(Collected data entries)

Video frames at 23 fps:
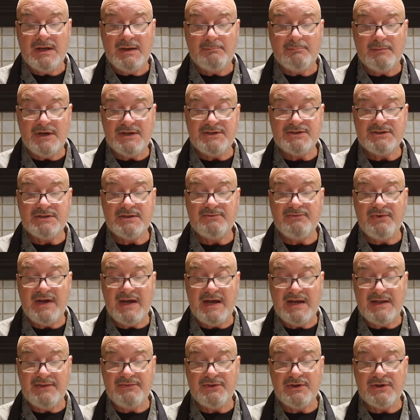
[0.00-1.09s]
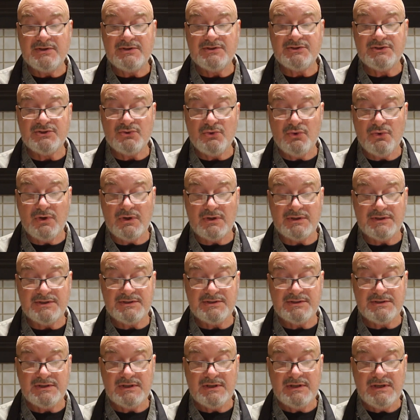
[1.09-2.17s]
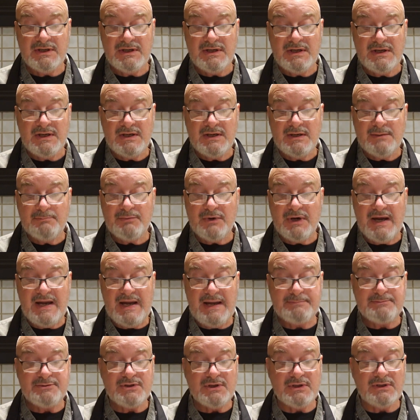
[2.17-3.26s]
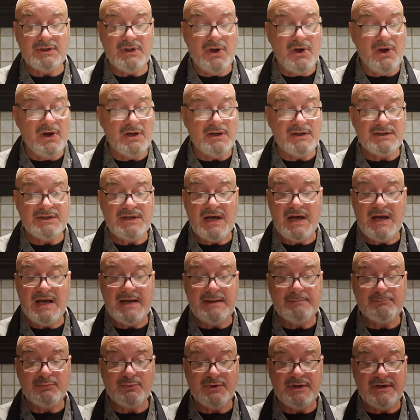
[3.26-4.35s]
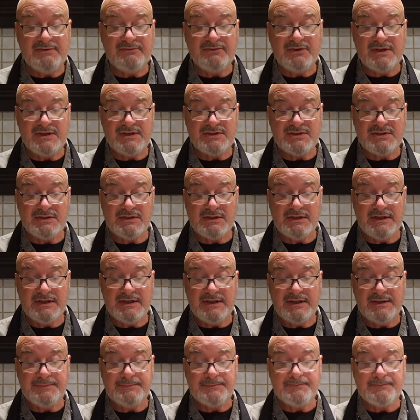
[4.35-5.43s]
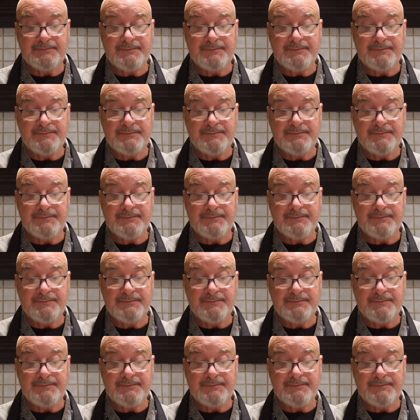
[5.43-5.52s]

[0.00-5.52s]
must have had their source, perhaps a long time previously,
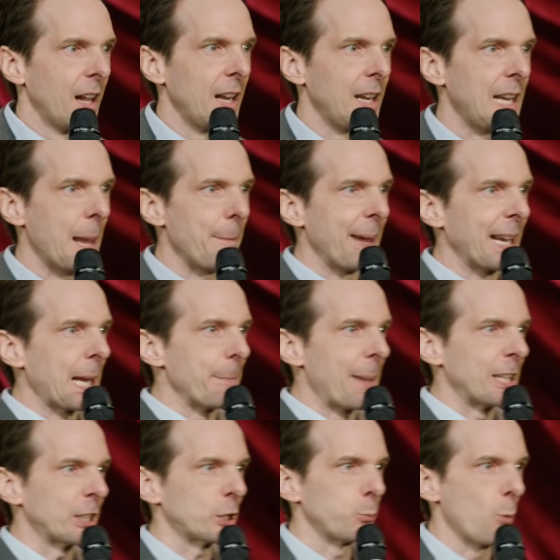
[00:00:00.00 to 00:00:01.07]
Let me get
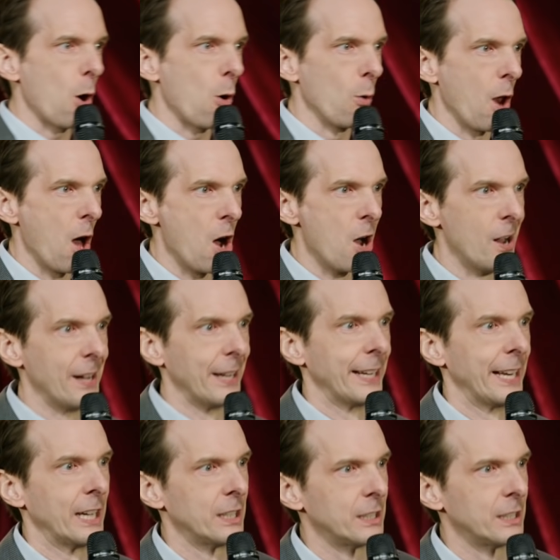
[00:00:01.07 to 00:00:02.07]
my swole on.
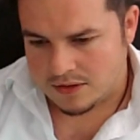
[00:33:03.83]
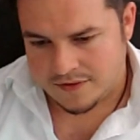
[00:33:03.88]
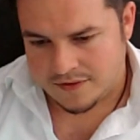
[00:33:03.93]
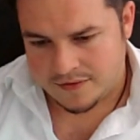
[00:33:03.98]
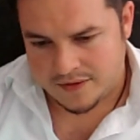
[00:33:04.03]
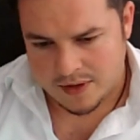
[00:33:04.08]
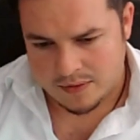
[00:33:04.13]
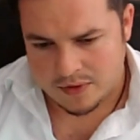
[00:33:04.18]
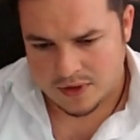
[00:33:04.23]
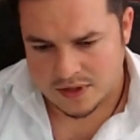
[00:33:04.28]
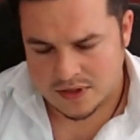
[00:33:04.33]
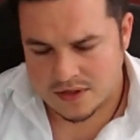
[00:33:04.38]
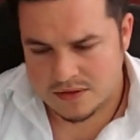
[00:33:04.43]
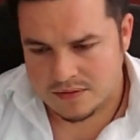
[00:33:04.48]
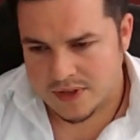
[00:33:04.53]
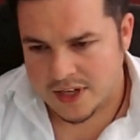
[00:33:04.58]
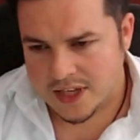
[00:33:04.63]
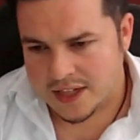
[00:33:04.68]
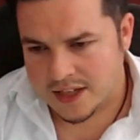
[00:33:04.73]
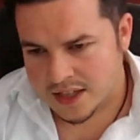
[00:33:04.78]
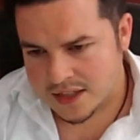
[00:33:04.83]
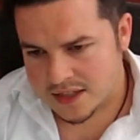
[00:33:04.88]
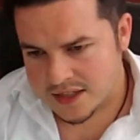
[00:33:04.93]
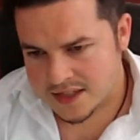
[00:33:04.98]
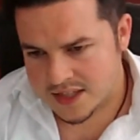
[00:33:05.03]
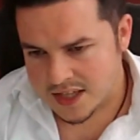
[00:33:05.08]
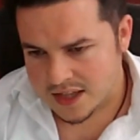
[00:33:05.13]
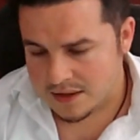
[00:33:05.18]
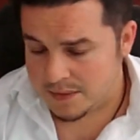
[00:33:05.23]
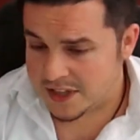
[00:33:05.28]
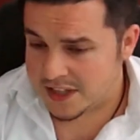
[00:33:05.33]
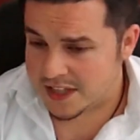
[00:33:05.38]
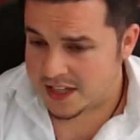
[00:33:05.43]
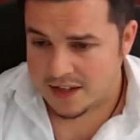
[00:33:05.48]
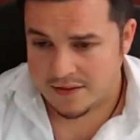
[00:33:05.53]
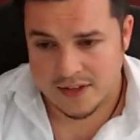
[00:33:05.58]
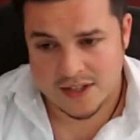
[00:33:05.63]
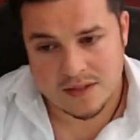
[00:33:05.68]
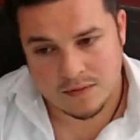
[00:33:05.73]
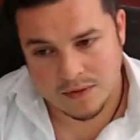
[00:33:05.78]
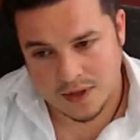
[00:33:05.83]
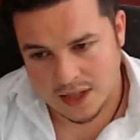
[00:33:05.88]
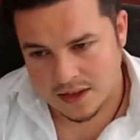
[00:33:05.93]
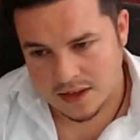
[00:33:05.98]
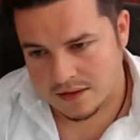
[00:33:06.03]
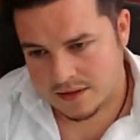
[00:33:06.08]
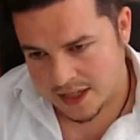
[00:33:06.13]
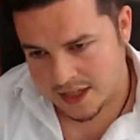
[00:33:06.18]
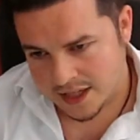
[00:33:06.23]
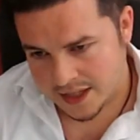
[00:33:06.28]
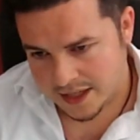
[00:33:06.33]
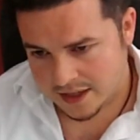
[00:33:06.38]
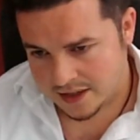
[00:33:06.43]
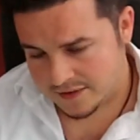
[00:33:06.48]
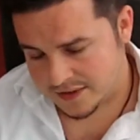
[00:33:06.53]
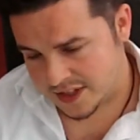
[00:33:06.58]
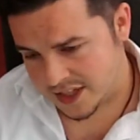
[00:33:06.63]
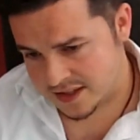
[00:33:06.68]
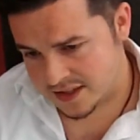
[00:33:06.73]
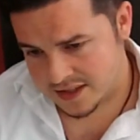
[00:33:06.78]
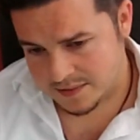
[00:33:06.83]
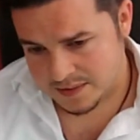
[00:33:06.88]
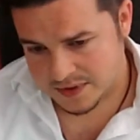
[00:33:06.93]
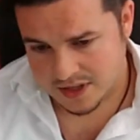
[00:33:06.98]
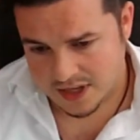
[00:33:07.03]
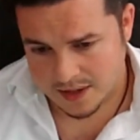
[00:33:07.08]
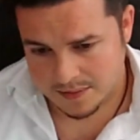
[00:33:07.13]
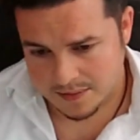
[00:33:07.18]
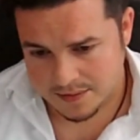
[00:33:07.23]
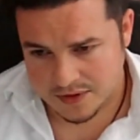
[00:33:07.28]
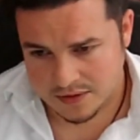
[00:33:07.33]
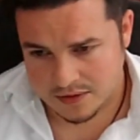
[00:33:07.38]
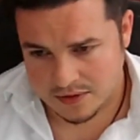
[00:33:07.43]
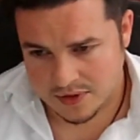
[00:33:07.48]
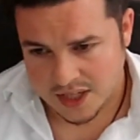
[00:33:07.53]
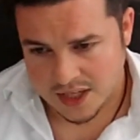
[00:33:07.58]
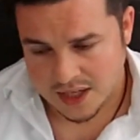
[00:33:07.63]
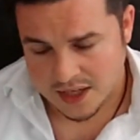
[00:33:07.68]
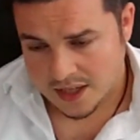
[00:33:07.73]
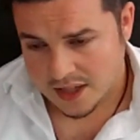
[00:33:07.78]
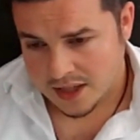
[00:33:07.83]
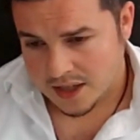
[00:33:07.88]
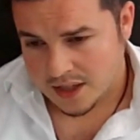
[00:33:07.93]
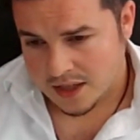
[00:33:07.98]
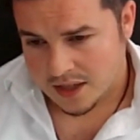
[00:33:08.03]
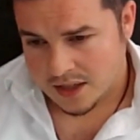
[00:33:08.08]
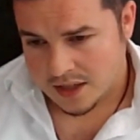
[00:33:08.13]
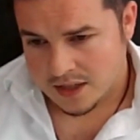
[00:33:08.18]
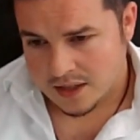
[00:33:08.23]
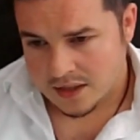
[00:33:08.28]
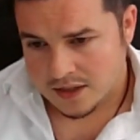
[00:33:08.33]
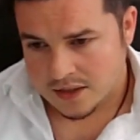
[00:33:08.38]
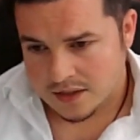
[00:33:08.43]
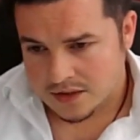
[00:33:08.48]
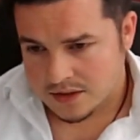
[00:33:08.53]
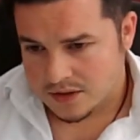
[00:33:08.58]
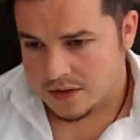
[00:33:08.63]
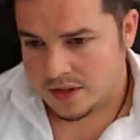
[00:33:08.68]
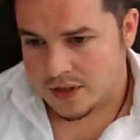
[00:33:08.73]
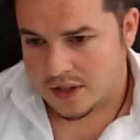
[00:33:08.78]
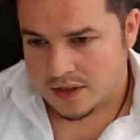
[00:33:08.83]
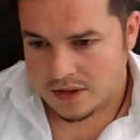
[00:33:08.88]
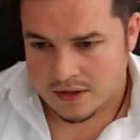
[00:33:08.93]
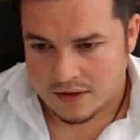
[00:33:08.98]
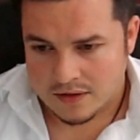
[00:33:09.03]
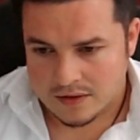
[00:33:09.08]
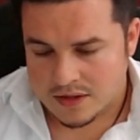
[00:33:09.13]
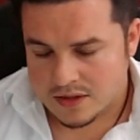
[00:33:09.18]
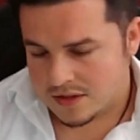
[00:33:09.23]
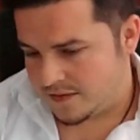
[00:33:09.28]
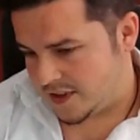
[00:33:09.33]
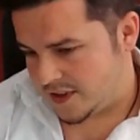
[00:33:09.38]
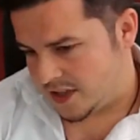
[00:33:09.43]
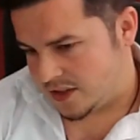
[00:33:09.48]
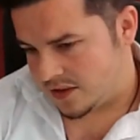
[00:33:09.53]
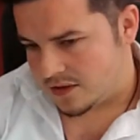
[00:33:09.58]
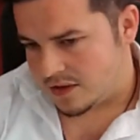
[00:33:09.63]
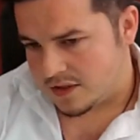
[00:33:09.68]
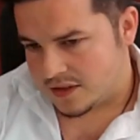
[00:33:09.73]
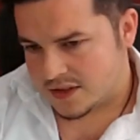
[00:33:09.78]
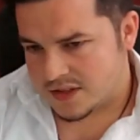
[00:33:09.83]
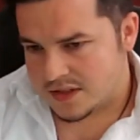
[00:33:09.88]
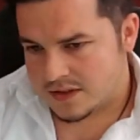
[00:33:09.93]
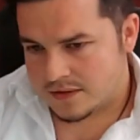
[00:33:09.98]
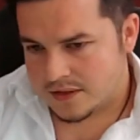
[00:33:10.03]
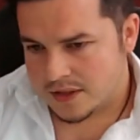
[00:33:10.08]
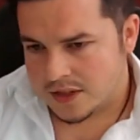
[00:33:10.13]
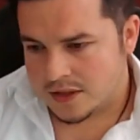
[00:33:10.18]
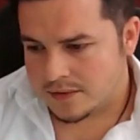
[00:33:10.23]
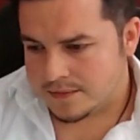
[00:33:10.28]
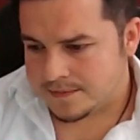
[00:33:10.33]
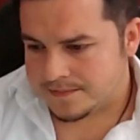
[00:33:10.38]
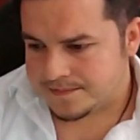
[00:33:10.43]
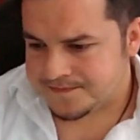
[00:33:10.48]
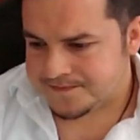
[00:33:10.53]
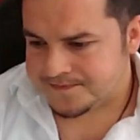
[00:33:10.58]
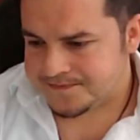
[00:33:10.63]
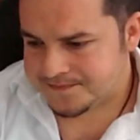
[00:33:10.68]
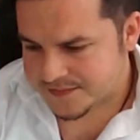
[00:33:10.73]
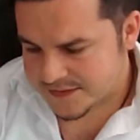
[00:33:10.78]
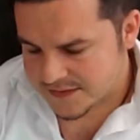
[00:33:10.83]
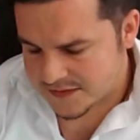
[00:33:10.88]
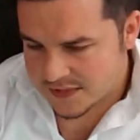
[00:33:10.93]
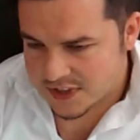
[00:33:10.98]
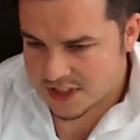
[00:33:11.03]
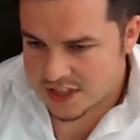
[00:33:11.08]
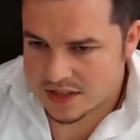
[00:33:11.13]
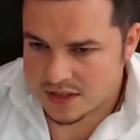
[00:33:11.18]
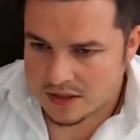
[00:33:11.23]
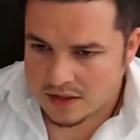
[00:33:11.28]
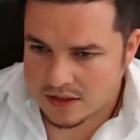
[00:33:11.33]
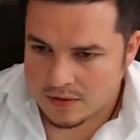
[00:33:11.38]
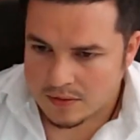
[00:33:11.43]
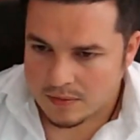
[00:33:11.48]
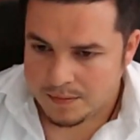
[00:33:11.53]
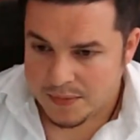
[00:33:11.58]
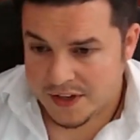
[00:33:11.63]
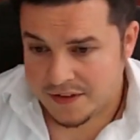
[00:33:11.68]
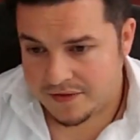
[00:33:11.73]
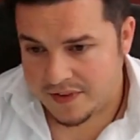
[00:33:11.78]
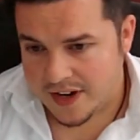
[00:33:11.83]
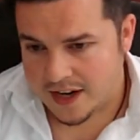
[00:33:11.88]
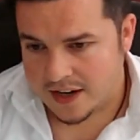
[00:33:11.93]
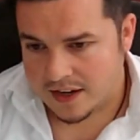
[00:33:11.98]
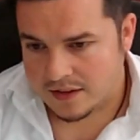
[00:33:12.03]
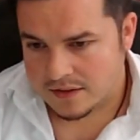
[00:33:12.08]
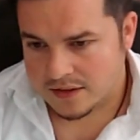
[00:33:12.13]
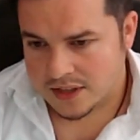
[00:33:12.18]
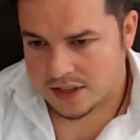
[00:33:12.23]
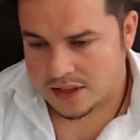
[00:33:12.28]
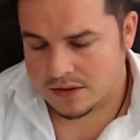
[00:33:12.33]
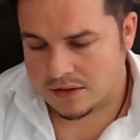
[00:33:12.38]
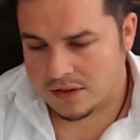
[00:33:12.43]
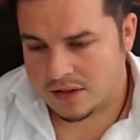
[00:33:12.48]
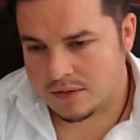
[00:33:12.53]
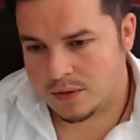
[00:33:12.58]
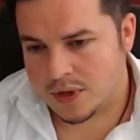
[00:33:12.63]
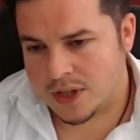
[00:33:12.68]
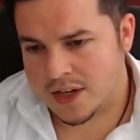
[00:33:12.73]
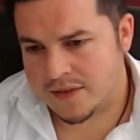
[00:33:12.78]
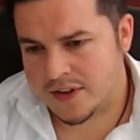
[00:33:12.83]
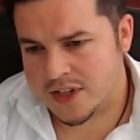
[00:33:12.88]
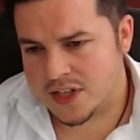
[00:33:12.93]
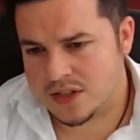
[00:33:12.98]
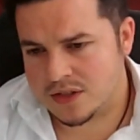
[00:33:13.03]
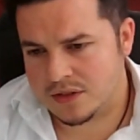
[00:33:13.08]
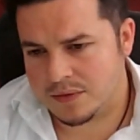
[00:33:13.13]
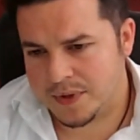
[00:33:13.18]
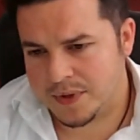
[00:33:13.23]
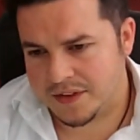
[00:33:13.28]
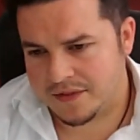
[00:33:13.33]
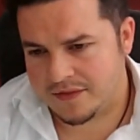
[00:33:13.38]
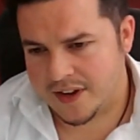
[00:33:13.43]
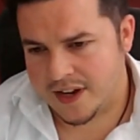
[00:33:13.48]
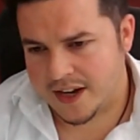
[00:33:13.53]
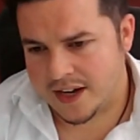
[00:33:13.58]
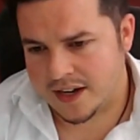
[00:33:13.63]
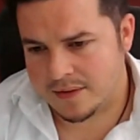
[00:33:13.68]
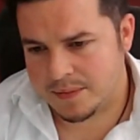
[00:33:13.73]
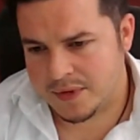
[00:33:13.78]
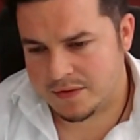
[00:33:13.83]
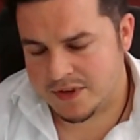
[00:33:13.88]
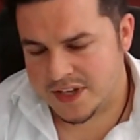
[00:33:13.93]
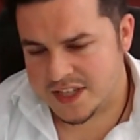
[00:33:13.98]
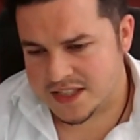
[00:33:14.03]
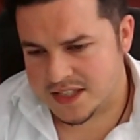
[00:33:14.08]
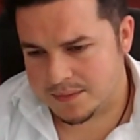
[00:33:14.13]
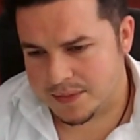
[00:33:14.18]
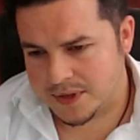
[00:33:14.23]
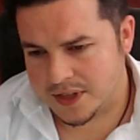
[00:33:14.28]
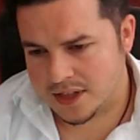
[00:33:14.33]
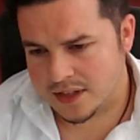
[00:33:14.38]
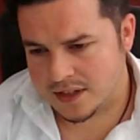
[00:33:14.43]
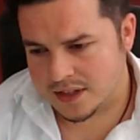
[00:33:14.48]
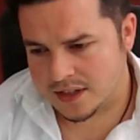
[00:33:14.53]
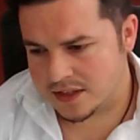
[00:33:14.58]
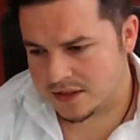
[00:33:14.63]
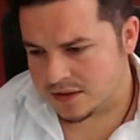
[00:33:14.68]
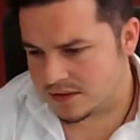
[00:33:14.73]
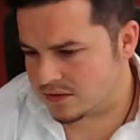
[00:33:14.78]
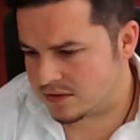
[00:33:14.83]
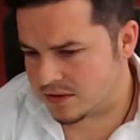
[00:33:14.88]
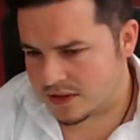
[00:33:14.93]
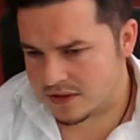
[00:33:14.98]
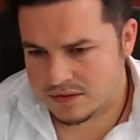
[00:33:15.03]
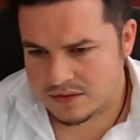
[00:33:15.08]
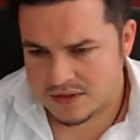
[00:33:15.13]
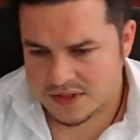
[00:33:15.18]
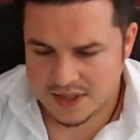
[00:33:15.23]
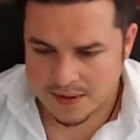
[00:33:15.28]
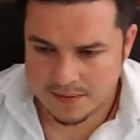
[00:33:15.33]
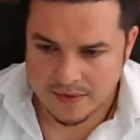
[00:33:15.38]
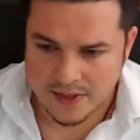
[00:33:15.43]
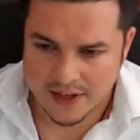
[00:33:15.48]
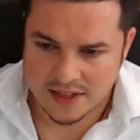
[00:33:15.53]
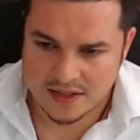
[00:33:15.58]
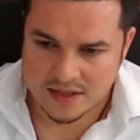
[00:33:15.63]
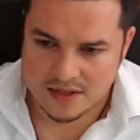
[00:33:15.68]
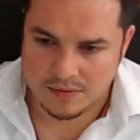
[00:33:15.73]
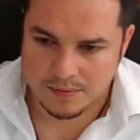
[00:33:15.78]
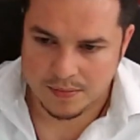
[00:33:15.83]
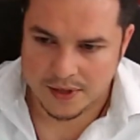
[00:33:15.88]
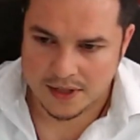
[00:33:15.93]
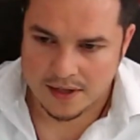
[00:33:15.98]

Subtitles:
they want to really understand the meter levels, well, they can subscribe to the video course, you know. So be fair, you know, whatever you do, be fair, be reasonable, you know, do not do something stupid,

What the task asks ▸ All lines above from the one containing "[00:33:06.78]" up to and including the one containing "[00:33:14.38]" are to be set down exactly, and nothing else. Leave images out.

Written solution ▸
[00:33:06.78]
[00:33:06.83]
[00:33:06.88]
[00:33:06.93]
[00:33:06.98]
[00:33:07.03]
[00:33:07.08]
[00:33:07.13]
[00:33:07.18]
[00:33:07.23]
[00:33:07.28]
[00:33:07.33]
[00:33:07.38]
[00:33:07.43]
[00:33:07.48]
[00:33:07.53]
[00:33:07.58]
[00:33:07.63]
[00:33:07.68]
[00:33:07.73]
[00:33:07.78]
[00:33:07.83]
[00:33:07.88]
[00:33:07.93]
[00:33:07.98]
[00:33:08.03]
[00:33:08.08]
[00:33:08.13]
[00:33:08.18]
[00:33:08.23]
[00:33:08.28]
[00:33:08.33]
[00:33:08.38]
[00:33:08.43]
[00:33:08.48]
[00:33:08.53]
[00:33:08.58]
[00:33:08.63]
[00:33:08.68]
[00:33:08.73]
[00:33:08.78]
[00:33:08.83]
[00:33:08.88]
[00:33:08.93]
[00:33:08.98]
[00:33:09.03]
[00:33:09.08]
[00:33:09.13]
[00:33:09.18]
[00:33:09.23]
[00:33:09.28]
[00:33:09.33]
[00:33:09.38]
[00:33:09.43]
[00:33:09.48]
[00:33:09.53]
[00:33:09.58]
[00:33:09.63]
[00:33:09.68]
[00:33:09.73]
[00:33:09.78]
[00:33:09.83]
[00:33:09.88]
[00:33:09.93]
[00:33:09.98]
[00:33:10.03]
[00:33:10.08]
[00:33:10.13]
[00:33:10.18]
[00:33:10.23]
[00:33:10.28]
[00:33:10.33]
[00:33:10.38]
[00:33:10.43]
[00:33:10.48]
[00:33:10.53]
[00:33:10.58]
[00:33:10.63]
[00:33:10.68]
[00:33:10.73]
[00:33:10.78]
[00:33:10.83]
[00:33:10.88]
[00:33:10.93]
[00:33:10.98]
[00:33:11.03]
[00:33:11.08]
[00:33:11.13]
[00:33:11.18]
[00:33:11.23]
[00:33:11.28]
[00:33:11.33]
[00:33:11.38]
[00:33:11.43]
[00:33:11.48]
[00:33:11.53]
[00:33:11.58]
[00:33:11.63]
[00:33:11.68]
[00:33:11.73]
[00:33:11.78]
[00:33:11.83]
[00:33:11.88]
[00:33:11.93]
[00:33:11.98]
[00:33:12.03]
[00:33:12.08]
[00:33:12.13]
[00:33:12.18]
[00:33:12.23]
[00:33:12.28]
[00:33:12.33]
[00:33:12.38]
[00:33:12.43]
[00:33:12.48]
[00:33:12.53]
[00:33:12.58]
[00:33:12.63]
[00:33:12.68]
[00:33:12.73]
[00:33:12.78]
[00:33:12.83]
[00:33:12.88]
[00:33:12.93]
[00:33:12.98]
[00:33:13.03]
[00:33:13.08]
[00:33:13.13]
[00:33:13.18]
[00:33:13.23]
[00:33:13.28]
[00:33:13.33]
[00:33:13.38]
[00:33:13.43]
[00:33:13.48]
[00:33:13.53]
[00:33:13.58]
[00:33:13.63]
[00:33:13.68]
[00:33:13.73]
[00:33:13.78]
[00:33:13.83]
[00:33:13.88]
[00:33:13.93]
[00:33:13.98]
[00:33:14.03]
[00:33:14.08]
[00:33:14.13]
[00:33:14.18]
[00:33:14.23]
[00:33:14.28]
[00:33:14.33]
[00:33:14.38]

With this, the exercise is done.